What you are asked to do: Pictures stay out; everything else in the entries below is to be duplicated exactly.

The data:
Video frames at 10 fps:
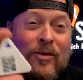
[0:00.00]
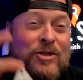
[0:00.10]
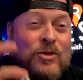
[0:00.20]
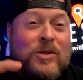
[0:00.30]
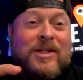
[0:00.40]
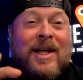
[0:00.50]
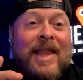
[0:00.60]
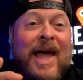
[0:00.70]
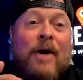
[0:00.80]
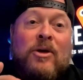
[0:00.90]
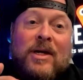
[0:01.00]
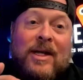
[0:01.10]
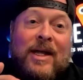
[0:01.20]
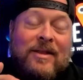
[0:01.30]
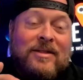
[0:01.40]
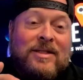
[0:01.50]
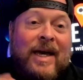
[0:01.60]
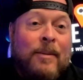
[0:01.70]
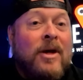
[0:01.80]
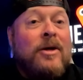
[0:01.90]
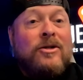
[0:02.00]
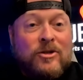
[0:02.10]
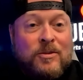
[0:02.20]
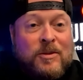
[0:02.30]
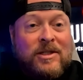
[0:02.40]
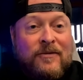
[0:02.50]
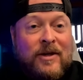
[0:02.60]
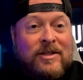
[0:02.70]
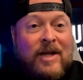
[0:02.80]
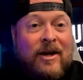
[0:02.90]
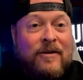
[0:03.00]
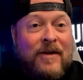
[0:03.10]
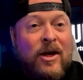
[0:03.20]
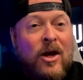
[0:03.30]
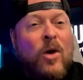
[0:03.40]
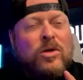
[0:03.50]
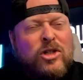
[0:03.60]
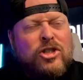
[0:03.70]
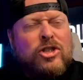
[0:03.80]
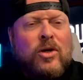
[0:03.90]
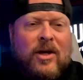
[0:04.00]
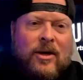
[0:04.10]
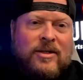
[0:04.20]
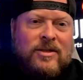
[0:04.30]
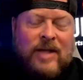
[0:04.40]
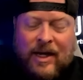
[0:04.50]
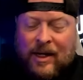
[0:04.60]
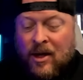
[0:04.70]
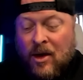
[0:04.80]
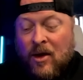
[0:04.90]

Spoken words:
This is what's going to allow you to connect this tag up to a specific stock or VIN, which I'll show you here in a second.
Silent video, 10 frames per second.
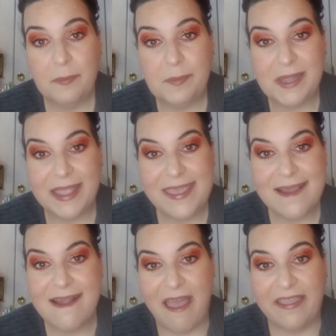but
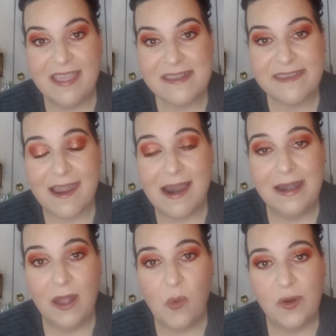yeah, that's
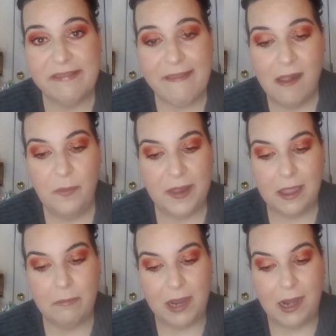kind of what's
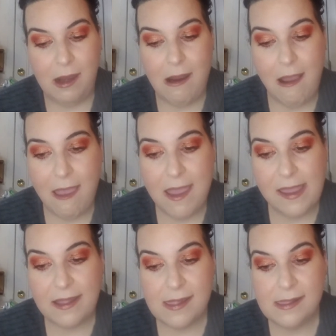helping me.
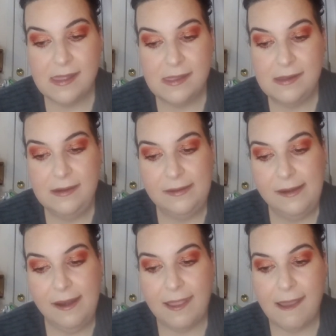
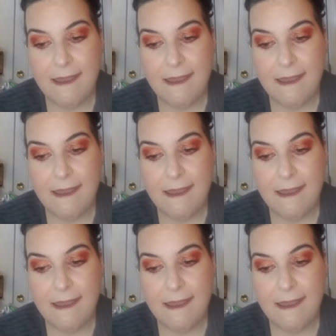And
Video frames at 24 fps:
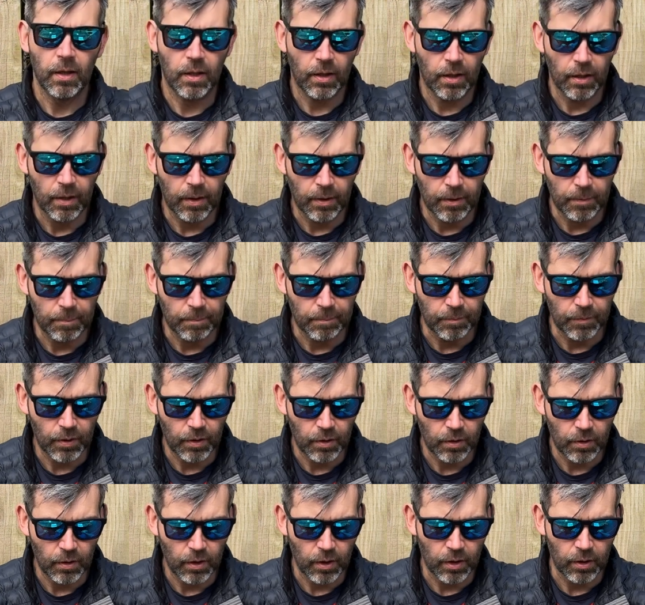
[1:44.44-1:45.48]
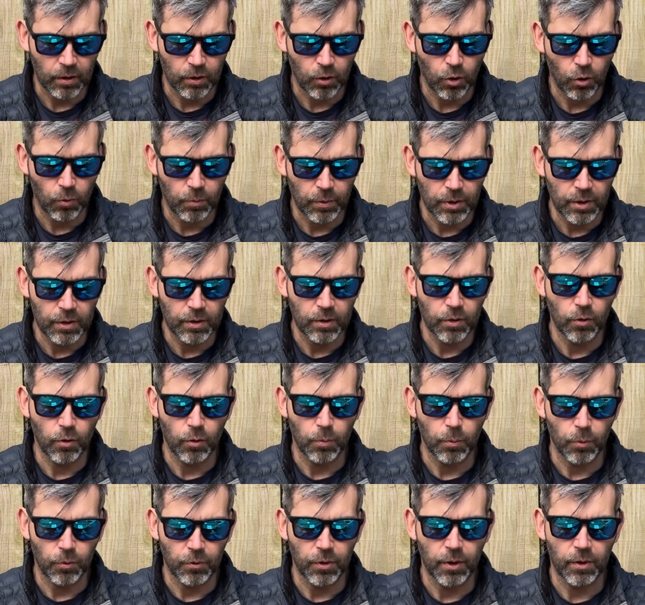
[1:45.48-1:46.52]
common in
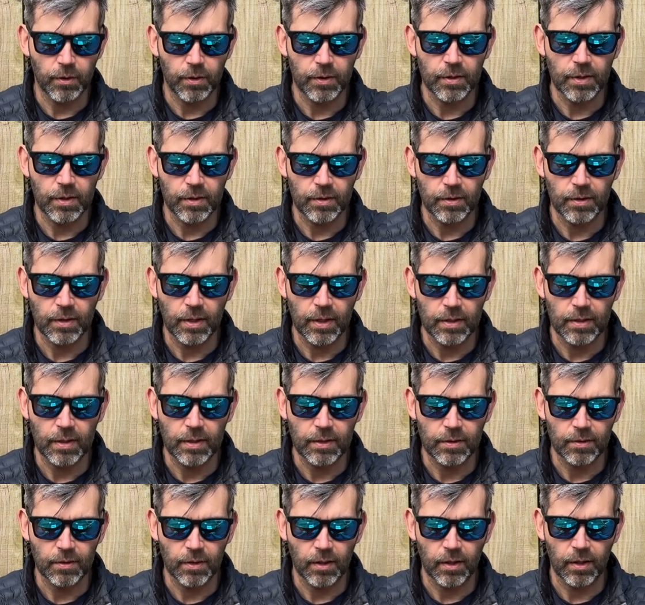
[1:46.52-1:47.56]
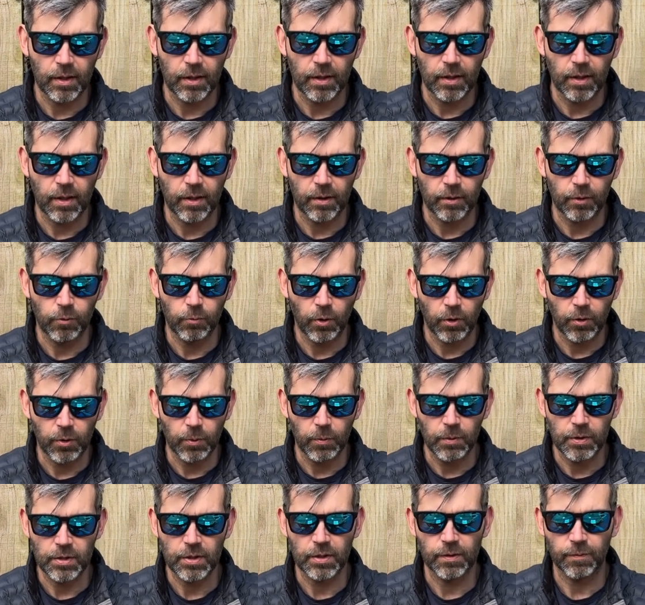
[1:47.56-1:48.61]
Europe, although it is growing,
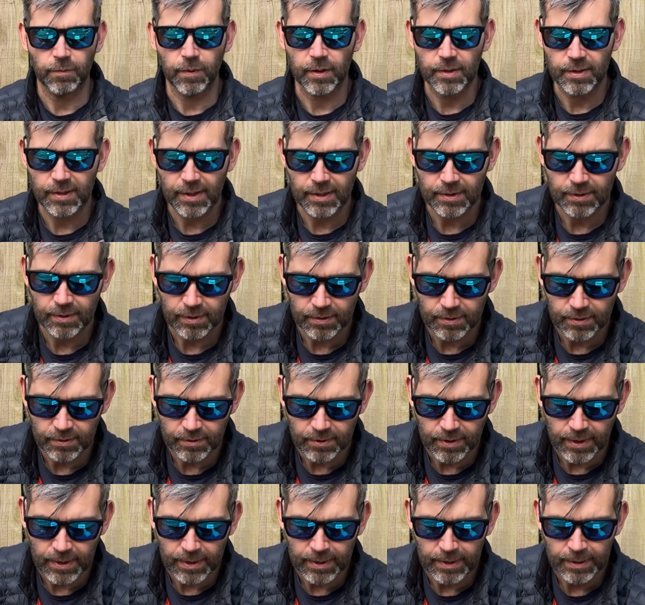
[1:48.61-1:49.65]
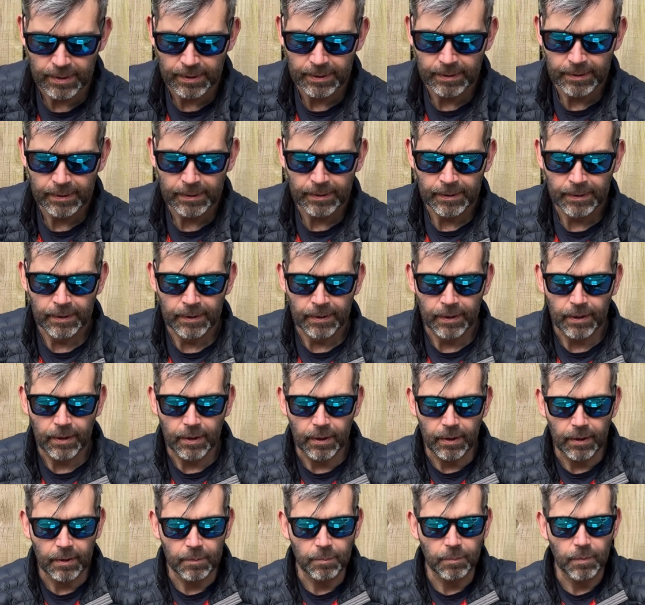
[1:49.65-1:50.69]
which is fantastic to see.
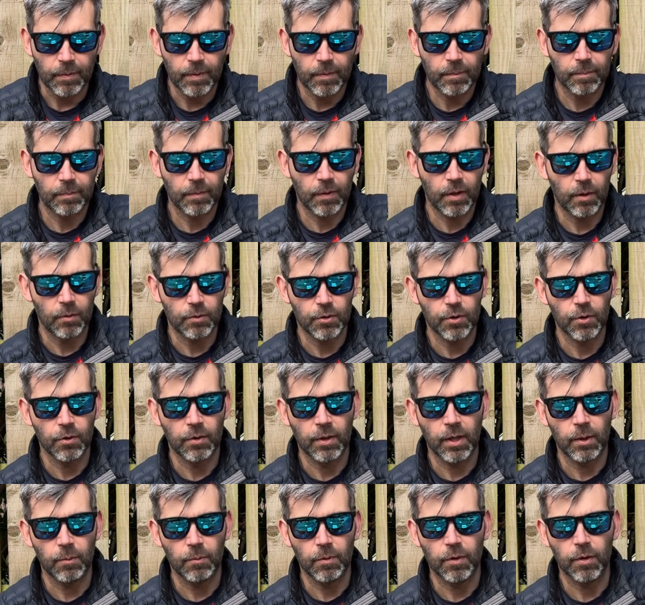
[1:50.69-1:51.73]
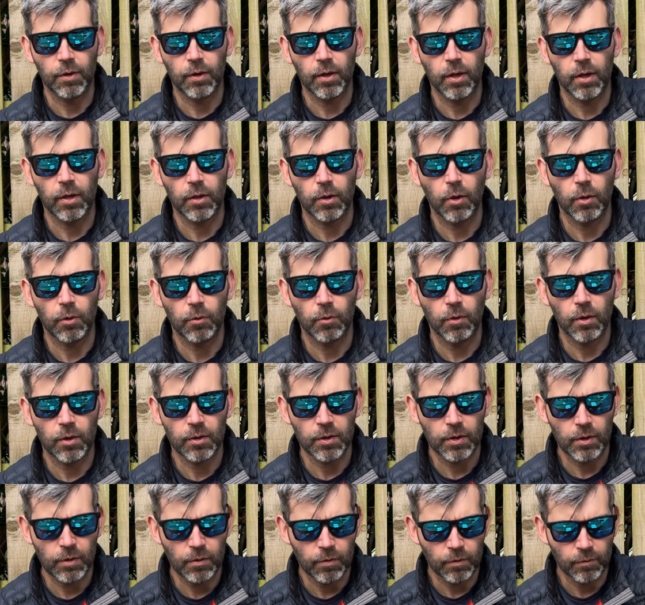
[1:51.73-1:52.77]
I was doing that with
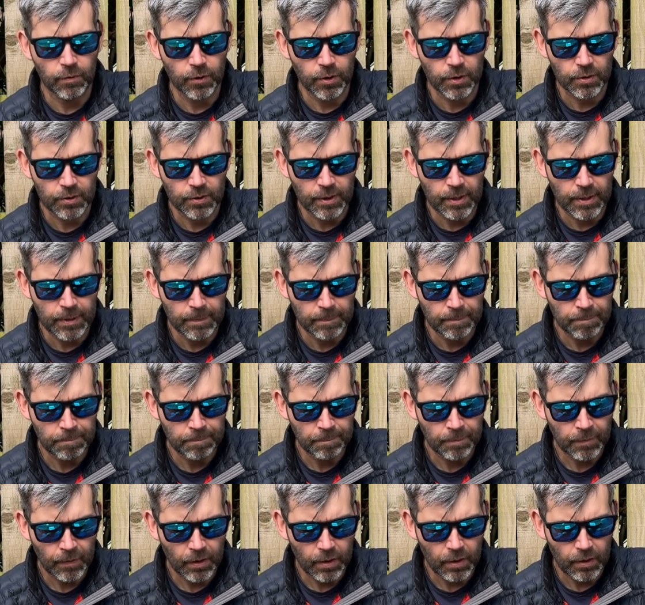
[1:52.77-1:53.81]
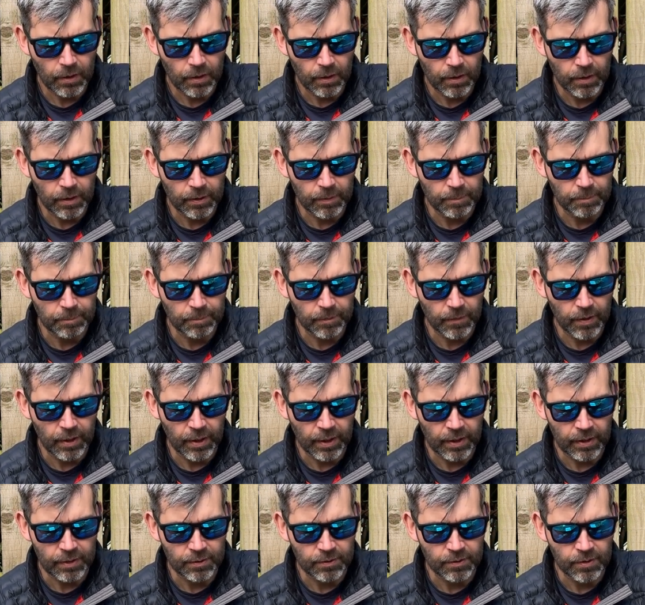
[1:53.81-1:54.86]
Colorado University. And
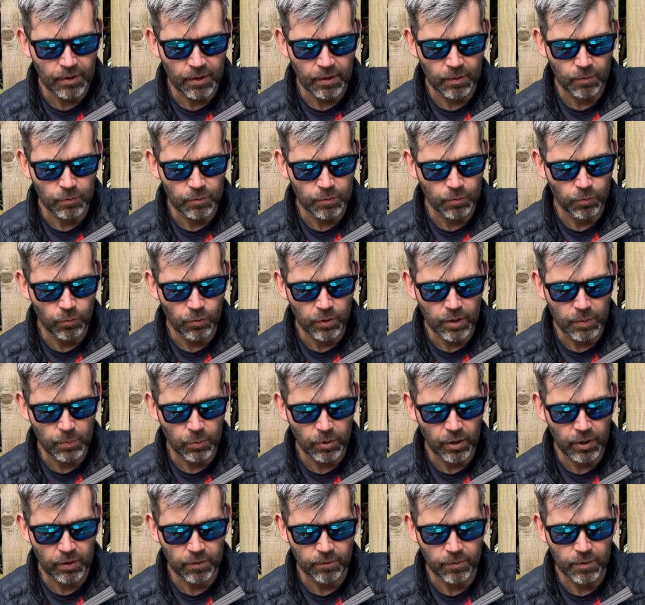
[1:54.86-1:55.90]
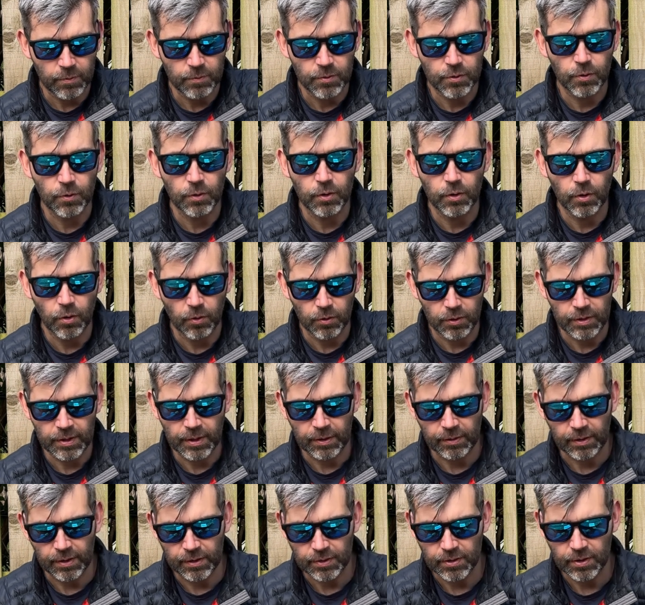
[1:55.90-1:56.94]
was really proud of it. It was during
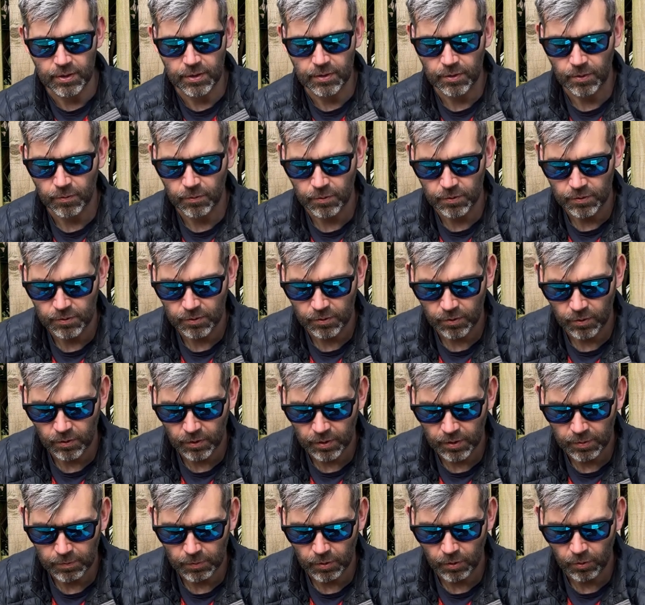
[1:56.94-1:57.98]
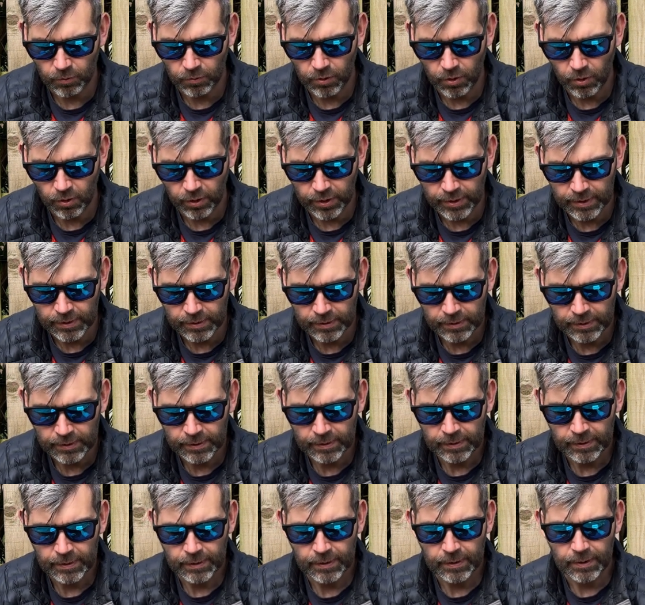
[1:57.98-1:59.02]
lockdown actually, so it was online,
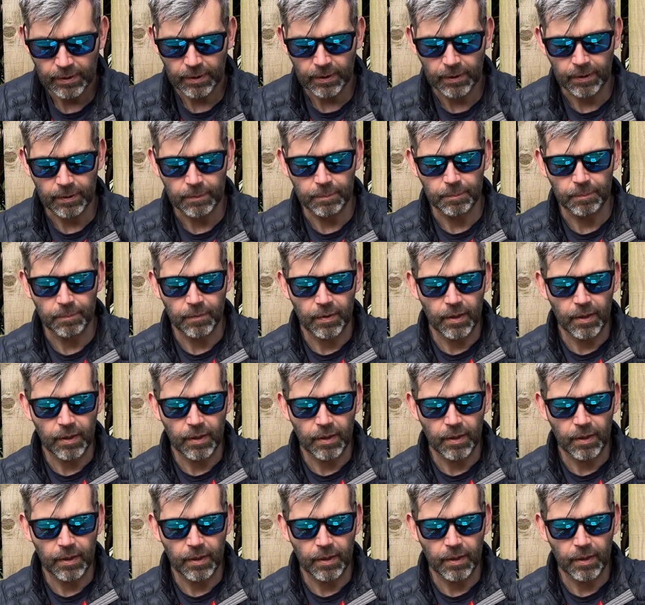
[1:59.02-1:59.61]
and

Written response:
Video frames at 10 fps:
[0:00.00]
[0:00.10]
[0:00.20]
[0:00.30]
[0:00.40]
[0:00.50]
[0:00.60]
[0:00.70]
[0:00.80]
[0:00.90]
[0:01.00]
[0:01.10]
[0:01.20]
[0:01.30]
[0:01.40]
[0:01.50]
[0:01.60]
[0:01.70]
[0:01.80]
[0:01.90]
[0:02.00]
[0:02.10]
[0:02.20]
[0:02.30]
[0:02.40]
[0:02.50]
[0:02.60]
[0:02.70]
[0:02.80]
[0:02.90]
[0:03.00]
[0:03.10]
[0:03.20]
[0:03.30]
[0:03.40]
[0:03.50]
[0:03.60]
[0:03.70]
[0:03.80]
[0:03.90]
[0:04.00]
[0:04.10]
[0:04.20]
[0:04.30]
[0:04.40]
[0:04.50]
[0:04.60]
[0:04.70]
[0:04.80]
[0:04.90]

Spoken words:
This is what's going to allow you to connect this tag up to a specific stock or VIN, which I'll show you here in a second.
Silent video, 10 frames per second.
but
yeah, that's
kind of what's
helping me.
And
Video frames at 24 fps:
[1:44.44-1:45.48]
[1:45.48-1:46.52]
common in
[1:46.52-1:47.56]
[1:47.56-1:48.61]
Europe, although it is growing,
[1:48.61-1:49.65]
[1:49.65-1:50.69]
which is fantastic to see.
[1:50.69-1:51.73]
[1:51.73-1:52.77]
I was doing that with
[1:52.77-1:53.81]
[1:53.81-1:54.86]
Colorado University. And
[1:54.86-1:55.90]
[1:55.90-1:56.94]
was really proud of it. It was during
[1:56.94-1:57.98]
[1:57.98-1:59.02]
lockdown actually, so it was online,
[1:59.02-1:59.61]
and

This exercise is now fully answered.